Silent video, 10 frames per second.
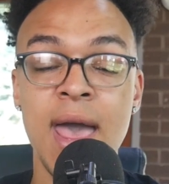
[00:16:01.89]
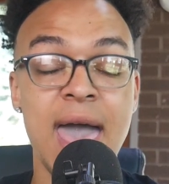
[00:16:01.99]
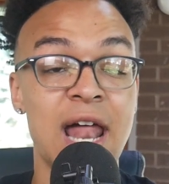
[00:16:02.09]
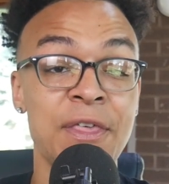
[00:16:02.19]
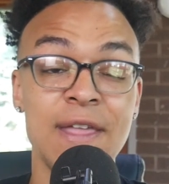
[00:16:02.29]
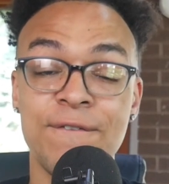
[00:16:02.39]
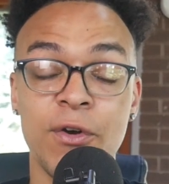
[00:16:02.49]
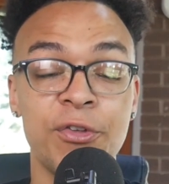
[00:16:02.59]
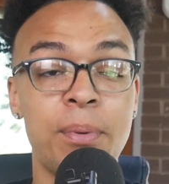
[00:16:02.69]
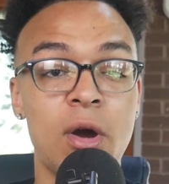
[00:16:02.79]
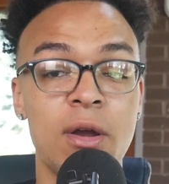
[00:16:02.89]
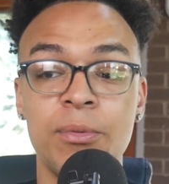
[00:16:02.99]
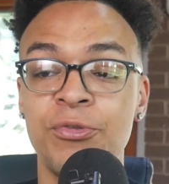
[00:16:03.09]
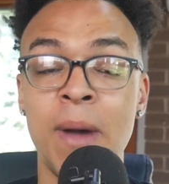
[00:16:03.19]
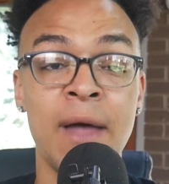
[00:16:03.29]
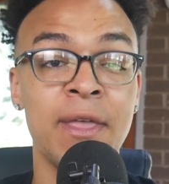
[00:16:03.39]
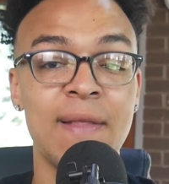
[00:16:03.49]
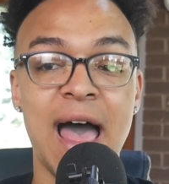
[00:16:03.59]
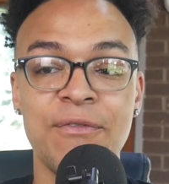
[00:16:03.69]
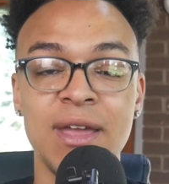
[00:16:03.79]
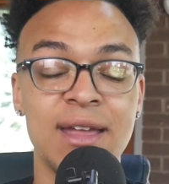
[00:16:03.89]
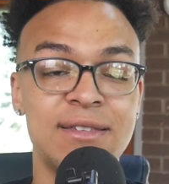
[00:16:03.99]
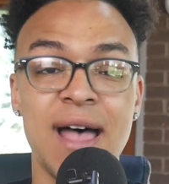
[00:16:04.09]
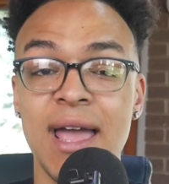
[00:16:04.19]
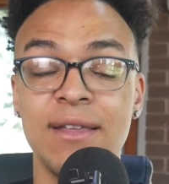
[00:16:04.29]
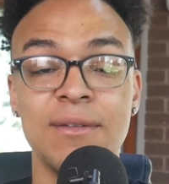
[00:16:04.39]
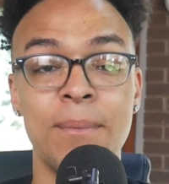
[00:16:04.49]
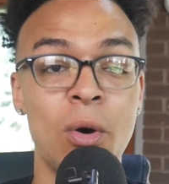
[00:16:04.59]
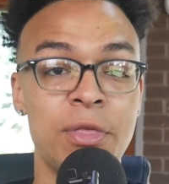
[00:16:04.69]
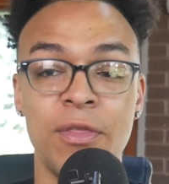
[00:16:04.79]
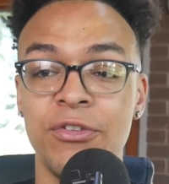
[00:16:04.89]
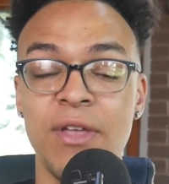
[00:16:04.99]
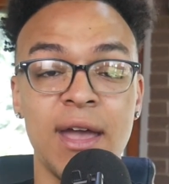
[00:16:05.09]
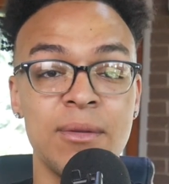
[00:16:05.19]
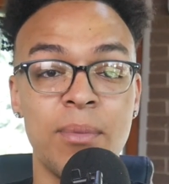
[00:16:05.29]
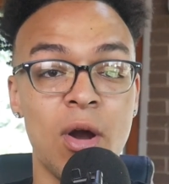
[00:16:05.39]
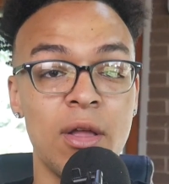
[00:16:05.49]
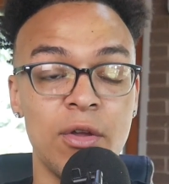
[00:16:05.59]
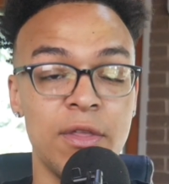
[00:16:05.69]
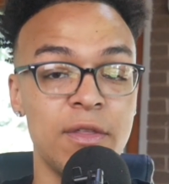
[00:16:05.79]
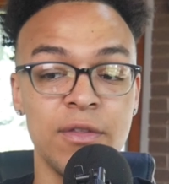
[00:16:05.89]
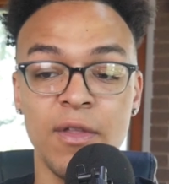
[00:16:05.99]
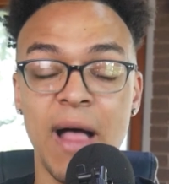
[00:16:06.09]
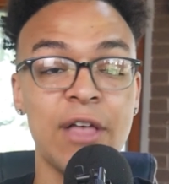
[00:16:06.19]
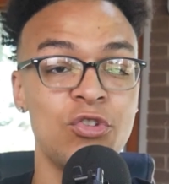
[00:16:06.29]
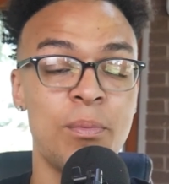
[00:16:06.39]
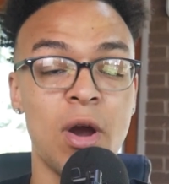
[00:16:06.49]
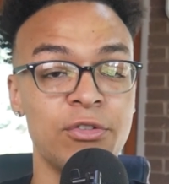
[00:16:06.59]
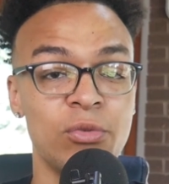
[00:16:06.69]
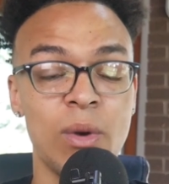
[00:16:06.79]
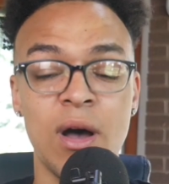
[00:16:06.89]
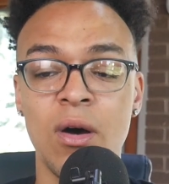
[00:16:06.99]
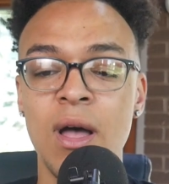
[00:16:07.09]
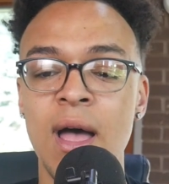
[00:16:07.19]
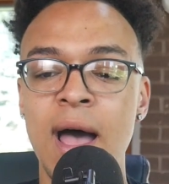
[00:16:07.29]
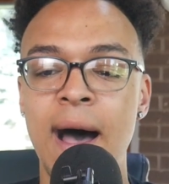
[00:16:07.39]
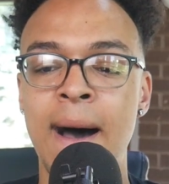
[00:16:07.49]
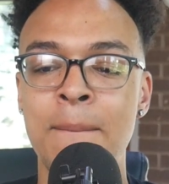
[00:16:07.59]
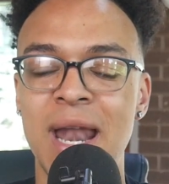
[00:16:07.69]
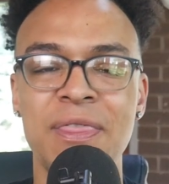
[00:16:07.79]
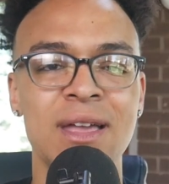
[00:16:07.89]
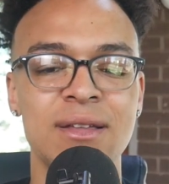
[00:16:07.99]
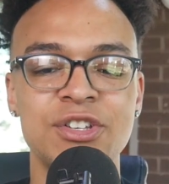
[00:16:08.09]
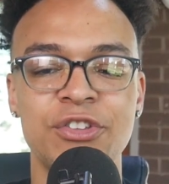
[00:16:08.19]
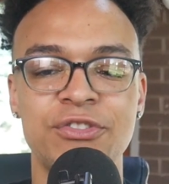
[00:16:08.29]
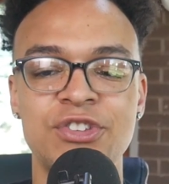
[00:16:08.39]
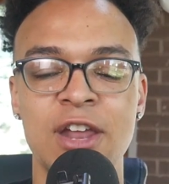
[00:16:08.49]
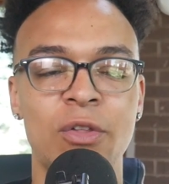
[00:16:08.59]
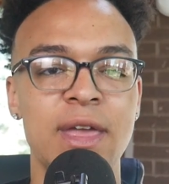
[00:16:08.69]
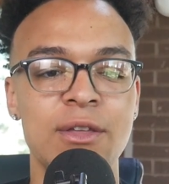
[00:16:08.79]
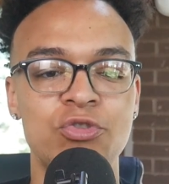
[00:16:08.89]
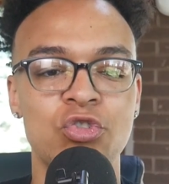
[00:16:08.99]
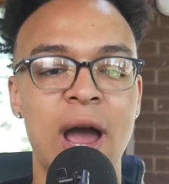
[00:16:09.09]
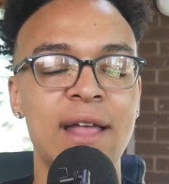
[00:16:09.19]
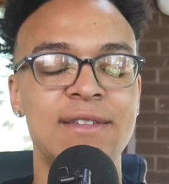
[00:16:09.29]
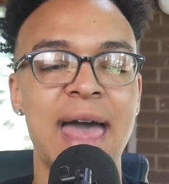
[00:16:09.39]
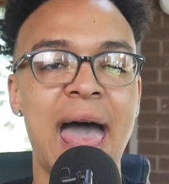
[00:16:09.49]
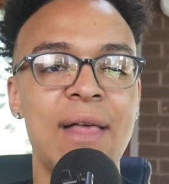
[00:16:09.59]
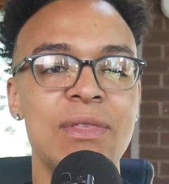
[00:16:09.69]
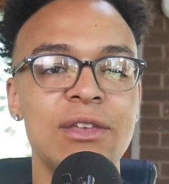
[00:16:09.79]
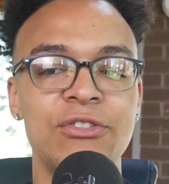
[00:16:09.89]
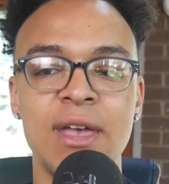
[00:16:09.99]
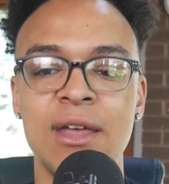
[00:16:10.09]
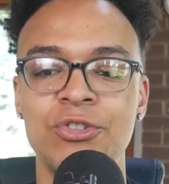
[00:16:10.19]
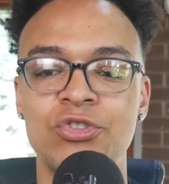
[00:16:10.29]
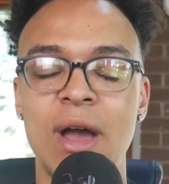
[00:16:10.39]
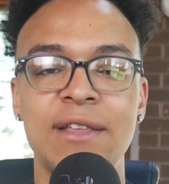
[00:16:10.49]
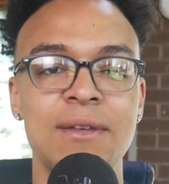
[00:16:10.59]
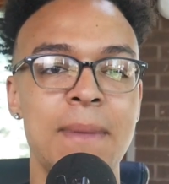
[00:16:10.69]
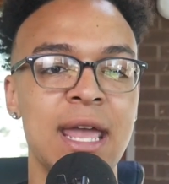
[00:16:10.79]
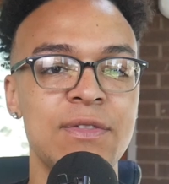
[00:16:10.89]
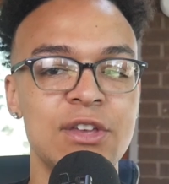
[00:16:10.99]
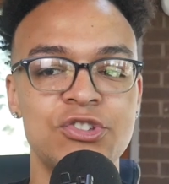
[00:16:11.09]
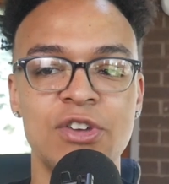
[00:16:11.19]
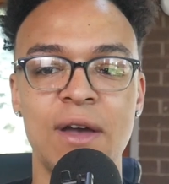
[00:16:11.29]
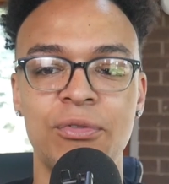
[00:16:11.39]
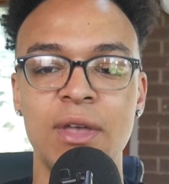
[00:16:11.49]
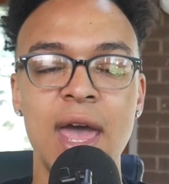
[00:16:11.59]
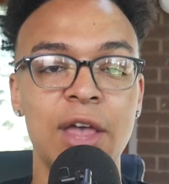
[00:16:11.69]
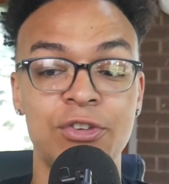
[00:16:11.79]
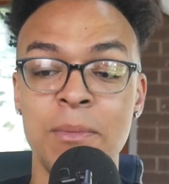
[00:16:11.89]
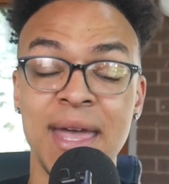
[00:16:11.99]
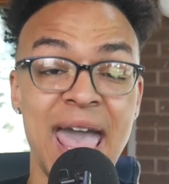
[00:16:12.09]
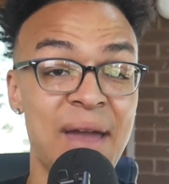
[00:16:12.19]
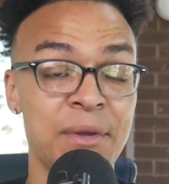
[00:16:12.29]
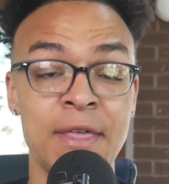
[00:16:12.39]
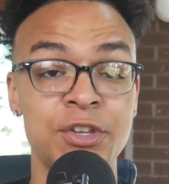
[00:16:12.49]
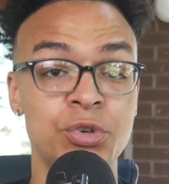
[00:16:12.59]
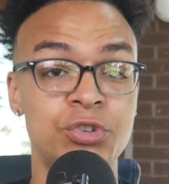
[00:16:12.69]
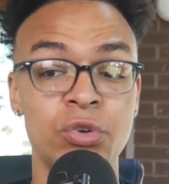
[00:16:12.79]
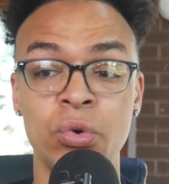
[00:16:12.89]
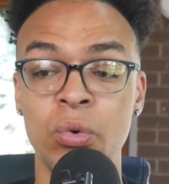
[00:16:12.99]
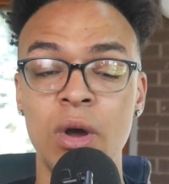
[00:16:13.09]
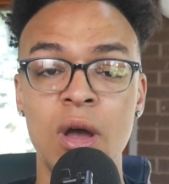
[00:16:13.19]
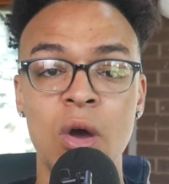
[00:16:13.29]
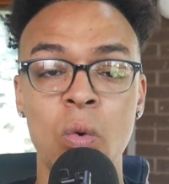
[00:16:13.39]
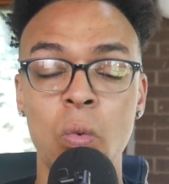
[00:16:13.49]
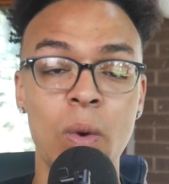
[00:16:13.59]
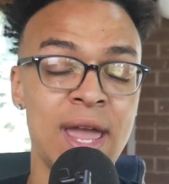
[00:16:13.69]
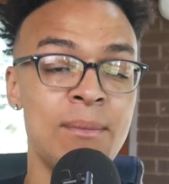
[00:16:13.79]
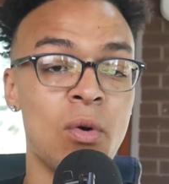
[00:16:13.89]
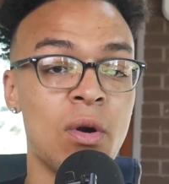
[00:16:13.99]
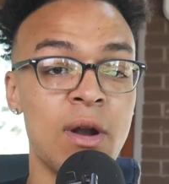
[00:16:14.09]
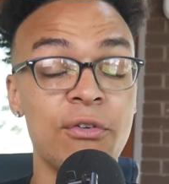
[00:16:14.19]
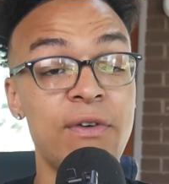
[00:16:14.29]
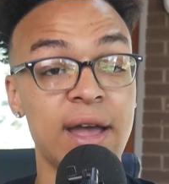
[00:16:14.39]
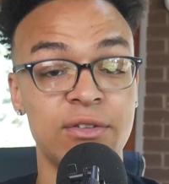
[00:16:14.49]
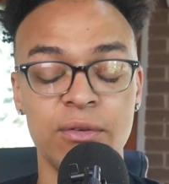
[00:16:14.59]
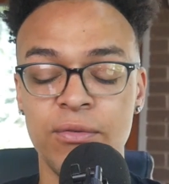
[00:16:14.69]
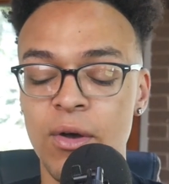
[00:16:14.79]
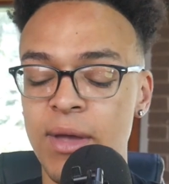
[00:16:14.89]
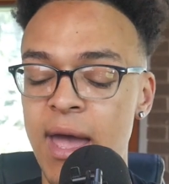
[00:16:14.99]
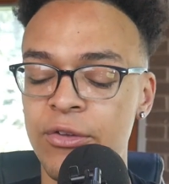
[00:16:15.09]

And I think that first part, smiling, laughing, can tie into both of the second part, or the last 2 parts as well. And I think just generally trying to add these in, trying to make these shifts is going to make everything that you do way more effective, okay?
==============================
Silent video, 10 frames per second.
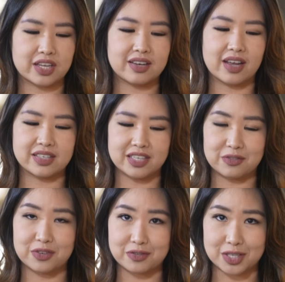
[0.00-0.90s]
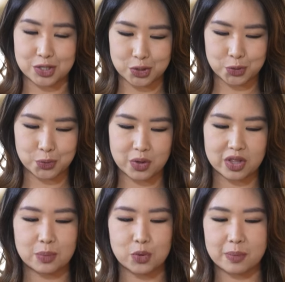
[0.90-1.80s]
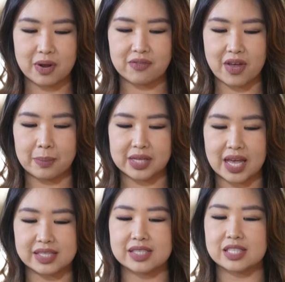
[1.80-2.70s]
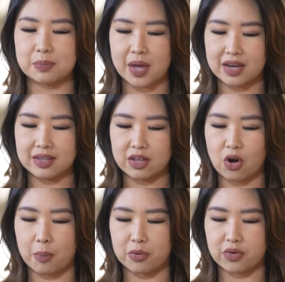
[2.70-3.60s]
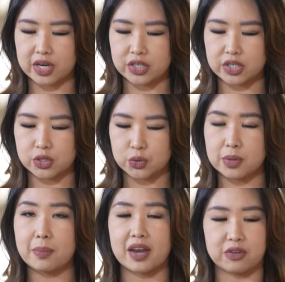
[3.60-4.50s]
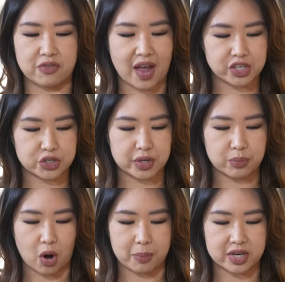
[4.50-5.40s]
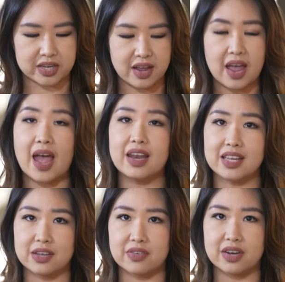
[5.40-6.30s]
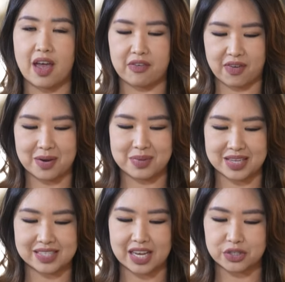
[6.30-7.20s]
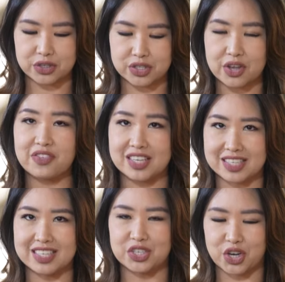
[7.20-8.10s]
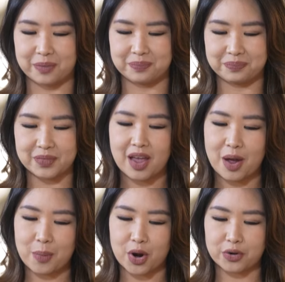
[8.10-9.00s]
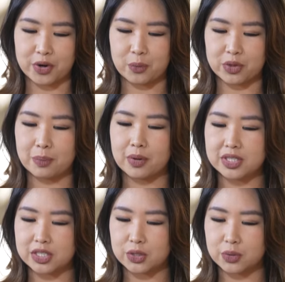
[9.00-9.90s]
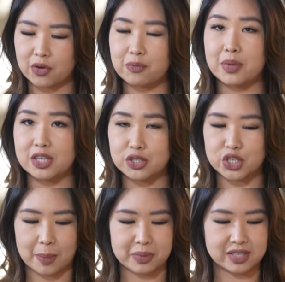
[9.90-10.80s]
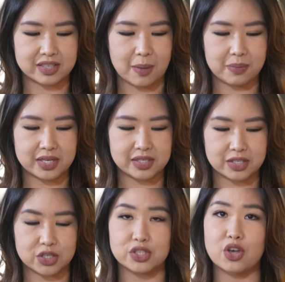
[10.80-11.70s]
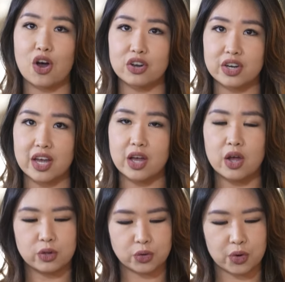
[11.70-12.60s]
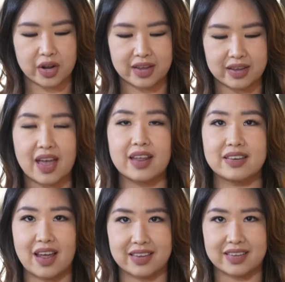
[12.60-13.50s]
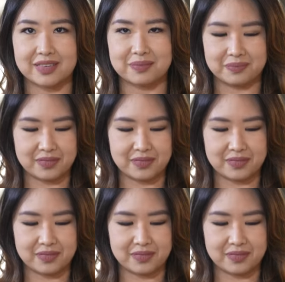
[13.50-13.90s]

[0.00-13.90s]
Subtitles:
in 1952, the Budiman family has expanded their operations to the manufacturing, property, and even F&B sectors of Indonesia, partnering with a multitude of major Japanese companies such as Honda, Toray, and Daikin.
==============================
◆ Exercise requirements
Look above for the line with "[00:16:13.99]" and the line with "[00:16:14.99]". Copy them and every line between, exactly, but no pictures.

◆ Result of the task
[00:16:13.99]
[00:16:14.09]
[00:16:14.19]
[00:16:14.29]
[00:16:14.39]
[00:16:14.49]
[00:16:14.59]
[00:16:14.69]
[00:16:14.79]
[00:16:14.89]
[00:16:14.99]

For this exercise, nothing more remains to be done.